Given data Start Marker

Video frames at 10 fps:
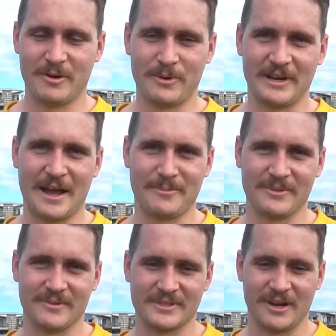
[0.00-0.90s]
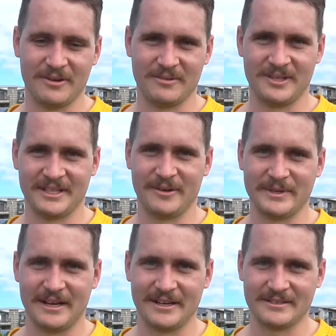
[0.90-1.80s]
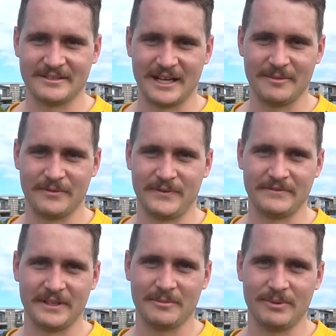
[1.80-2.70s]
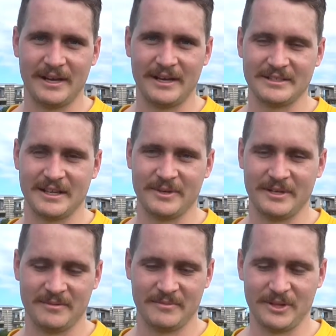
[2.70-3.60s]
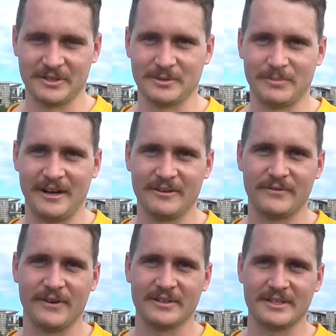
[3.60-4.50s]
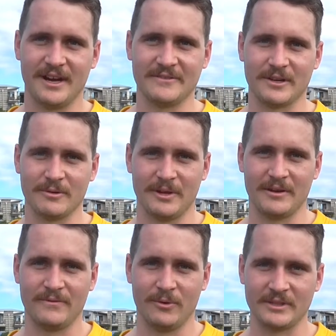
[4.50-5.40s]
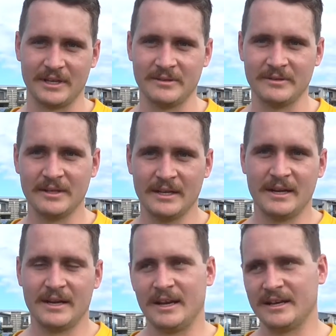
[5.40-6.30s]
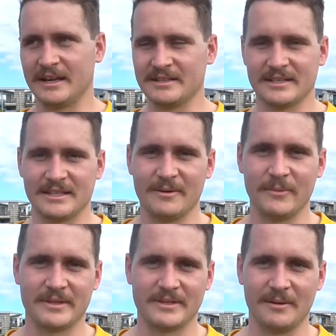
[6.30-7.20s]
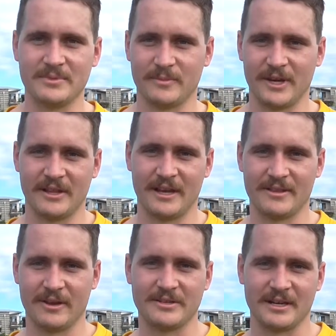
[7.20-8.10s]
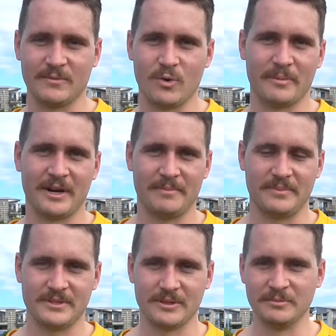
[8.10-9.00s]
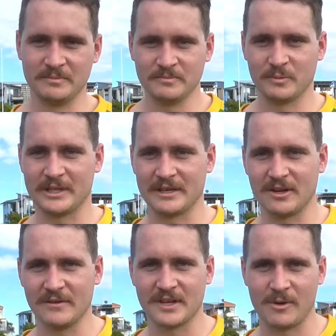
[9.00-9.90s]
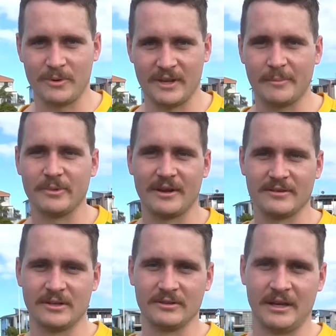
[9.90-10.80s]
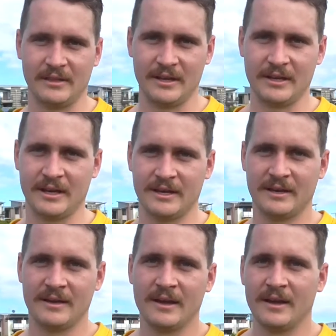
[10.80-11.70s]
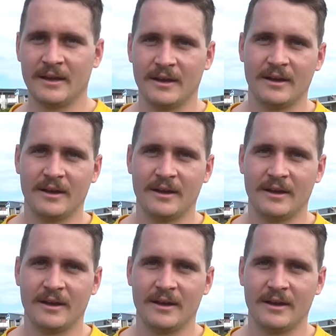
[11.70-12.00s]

Yeah, we're pretty happy with the result. I know we dug deep with 15 players and then we lost a player in the first half, so we're playing 14 against a team with subs and we only had 13 warming up until we kicked off, so we're pretty happy with their result in the end there, yeah.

Given data End Marker

With the images left out, set down every entry exactly.

Video frames at 10 fps:
[0.00-0.90s]
[0.90-1.80s]
[1.80-2.70s]
[2.70-3.60s]
[3.60-4.50s]
[4.50-5.40s]
[5.40-6.30s]
[6.30-7.20s]
[7.20-8.10s]
[8.10-9.00s]
[9.00-9.90s]
[9.90-10.80s]
[10.80-11.70s]
[11.70-12.00s]

Yeah, we're pretty happy with the result. I know we dug deep with 15 players and then we lost a player in the first half, so we're playing 14 against a team with subs and we only had 13 warming up until we kicked off, so we're pretty happy with their result in the end there, yeah.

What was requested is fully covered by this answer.